Gyan Ganga Institute of Technology & Sciences
- Motto: विद्या अमृतम् अश्नुते
- Motto in English: knowledge leads to immortality
- Type: Private Autonomous Institute
- Established: 2003; 23 years ago
- Parent institution: Gyan Ganga Group of Institutions
- Affiliations: Rajiv Gandhi Proudyogiki Vishwavidyalaya
- Chairman: Dr Rajneet Jain
- Principal: Dr. Ashok Kumar Verma
- Location: Jabalpur, Madhya Pradesh, India 23°07′45″N 79°52′29″E﻿ / ﻿23.12917°N 79.87472°E
- Campus: Urban, 10.2 acres (4.1 ha);
- Website: www.ggits.org

= Gyan Ganga Institute of Technology and Sciences =

Gyan Ganga Institute of Technology and Sciences (GGITS) is an autonomous private technical and management institute located in Jabalpur, Madhya Pradesh, India. The institute was established in 2003 and is part of the Gyan Ganga Group of Institutions. It is affiliated with Rajiv Gandhi Proudyogiki Vishwavidyalaya (RGPV), Bhopal.

== Academics ==
GGITS offers undergraduate, postgraduate, and diploma programmes in engineering, pharmacy, and management. The institute is approved by the All India Council for Technical Education (AICTE) and has several programmes accredited by the National Board of Accreditation (NBA). GGITS has been granted autonomous status by the RGPV and University Grants Commission (UGC).

== Rankings ==

National Institutional Ranking Framework (NIRF): Gyan Ganga Institute of Technology and Sciences (GGITS) was positioned in the 151–300 band in the Innovation Category of NIRF India Rankings 2023, conducted by the Ministry of Education, Government of India.

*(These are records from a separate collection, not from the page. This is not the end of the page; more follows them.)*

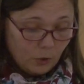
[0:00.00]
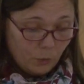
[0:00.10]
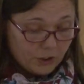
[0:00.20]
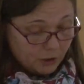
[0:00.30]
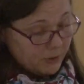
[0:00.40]

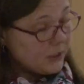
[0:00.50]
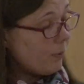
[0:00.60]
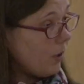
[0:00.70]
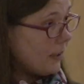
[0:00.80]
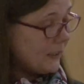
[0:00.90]
which I'd be
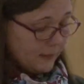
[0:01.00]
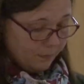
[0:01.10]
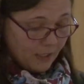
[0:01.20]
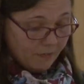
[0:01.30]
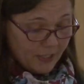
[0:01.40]
surprised
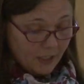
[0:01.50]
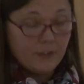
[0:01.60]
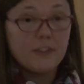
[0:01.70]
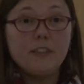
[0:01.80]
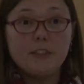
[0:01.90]
if any of
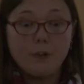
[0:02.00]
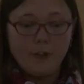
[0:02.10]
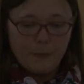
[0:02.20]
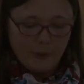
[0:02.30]
us disagreed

Atal Ranking of Institutions on Innovation Achievements (ARIIA): The institute was recognized as an ARIIA Performer Institute (Band "B", Rank 26–50) under the Private/Self-Financed Technical Institutions category at the national level by the Ministry of Education, Government of India, in 2021.

== Departments ==

=== Undergraduate ===

- Computer Science and Engineering
- Computer Science and Business Systems
- Artificial Intelligence and Machine Learning
- Data science
- Artificial Intelligence and Robotics
- Internet of Things (IoT), Cybersecurity and Blockchain
- Electronics and Communication Engineering
- Electrical Engineering
- Electrical and Electronics Engineering
- Mechanical Engineering
- Civil Engineering
- Pharmacy

=== Postgraduate ===

- M.Tech (Computer Science and Engineering)
- M.Tech (Energy Technology)
- M.Tech (Machine Design)
- M.Tech (Structural Engineering)
- Master of Business Administration (MBA)
- Master of Computer Applications (MCA)

== Campus ==
The campus of GGITS is spread over an area of about 10.2 acres in Jabalpur city. It features Wi-Fi connectivity, digital classrooms, laboratories, libraries, and hostels for both male and female students.

== Collaborations ==

MoU signing ceremony between Gyan Ganga Institute of Technology and Sciences and INTI International University, Malaysia in 2026

Gyan Ganga Institute of Technology and Sciences (GGITS), Jabalpur has established academic collaborations with national and international institutions. In June 2026, the institute signed a Memorandum of Understanding (MoU) with INTI International University, Malaysia, aimed at promoting academic cooperation between the two institutions.

The collaboration includes initiatives such as student exchange programmes, faculty exchange and development activities, joint research projects, academic publications, conferences, workshops and international learning opportunities.

== Research and activities ==
GGITS conducts technical workshops, hackathons, and industry-collaborative programs. The Gyan Ganga Group of Institutions partnered with Oracle Corporation through the Oracle Academy Cloud Program to organize a virtual web development competition for students, promoting innovation and hands-on learning.

== Student life ==
Students at GGITS participate in various technical societies, cultural clubs, and sports events. The annual techno-cultural fest “Srijan” is one of the major events organized by the institution each year.

== Placements ==
The Training and Placement Cell of GGITS coordinates campus recruitment and internship programs with various national and multinational companies. The institute reports consistent placement results in core engineering and IT sectors.